• Problem to solve
Down to the last line, restate the records word for word, but not the pictures.

• Recorded data
[Start of Attachment]

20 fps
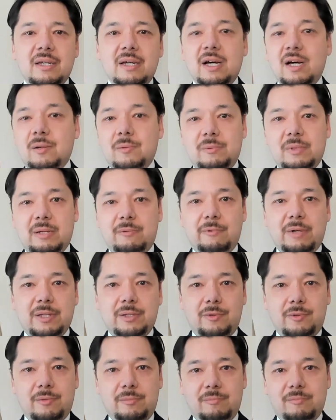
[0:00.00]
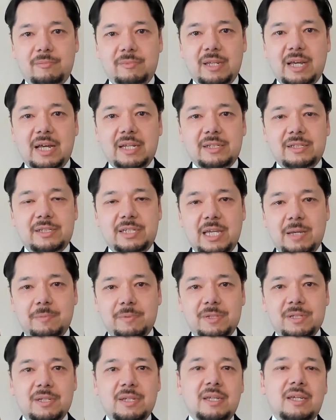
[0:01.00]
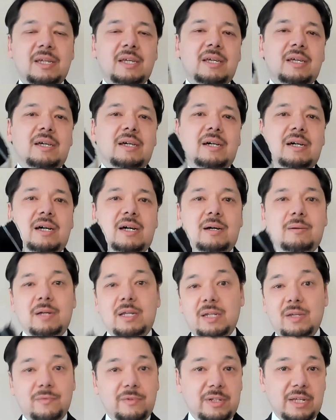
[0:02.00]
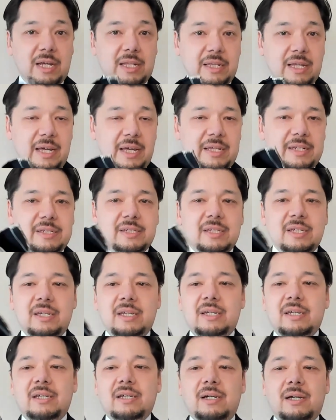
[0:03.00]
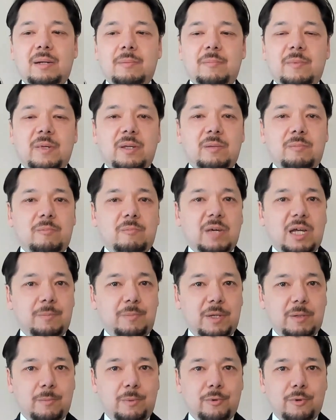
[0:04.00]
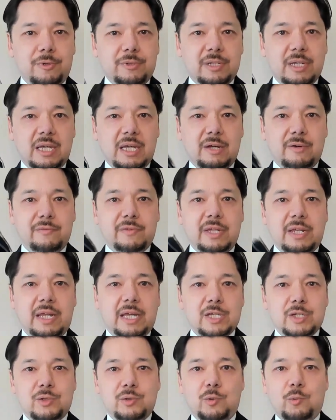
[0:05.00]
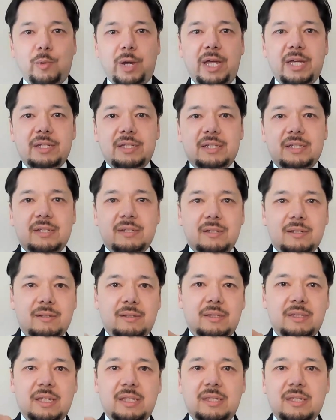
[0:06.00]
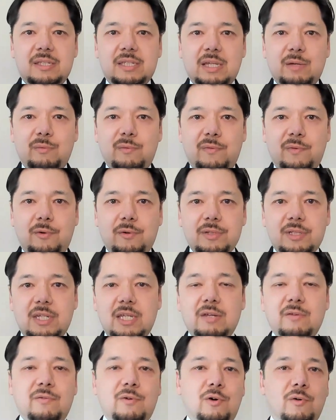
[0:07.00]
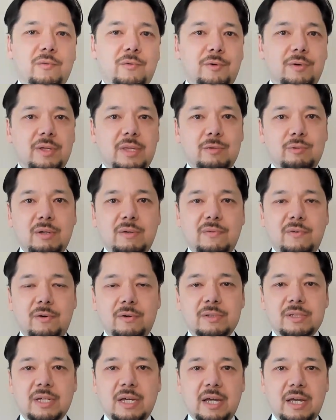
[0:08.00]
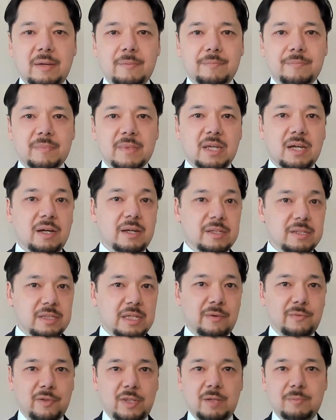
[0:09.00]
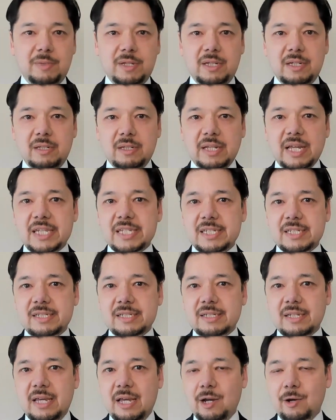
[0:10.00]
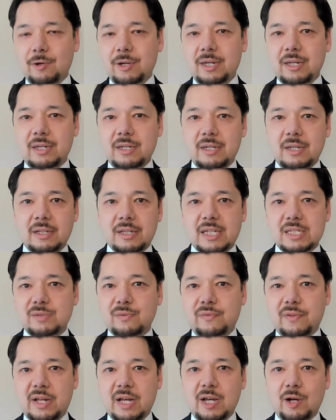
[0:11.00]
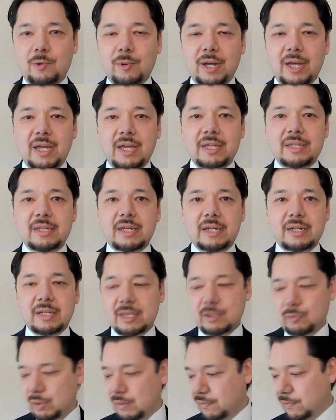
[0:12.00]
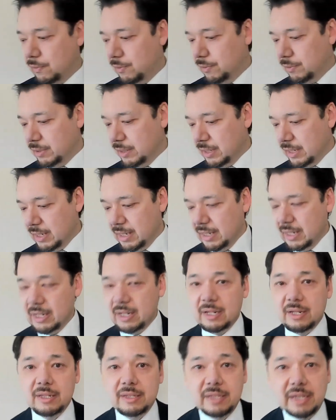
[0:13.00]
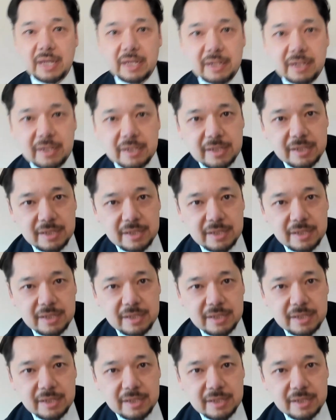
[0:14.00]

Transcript: rather not tipped, and even not lined, it might be important to have that extra weight that the 7-folds give over a 3-fold tie. It's definitely be less airy, less flyaway than a 3-fold that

[End of Attachment]

• Reply
20 fps
[0:00.00]
[0:01.00]
[0:02.00]
[0:03.00]
[0:04.00]
[0:05.00]
[0:06.00]
[0:07.00]
[0:08.00]
[0:09.00]
[0:10.00]
[0:11.00]
[0:12.00]
[0:13.00]
[0:14.00]

Transcript: rather not tipped, and even not lined, it might be important to have that extra weight that the 7-folds give over a 3-fold tie. It's definitely be less airy, less flyaway than a 3-fold that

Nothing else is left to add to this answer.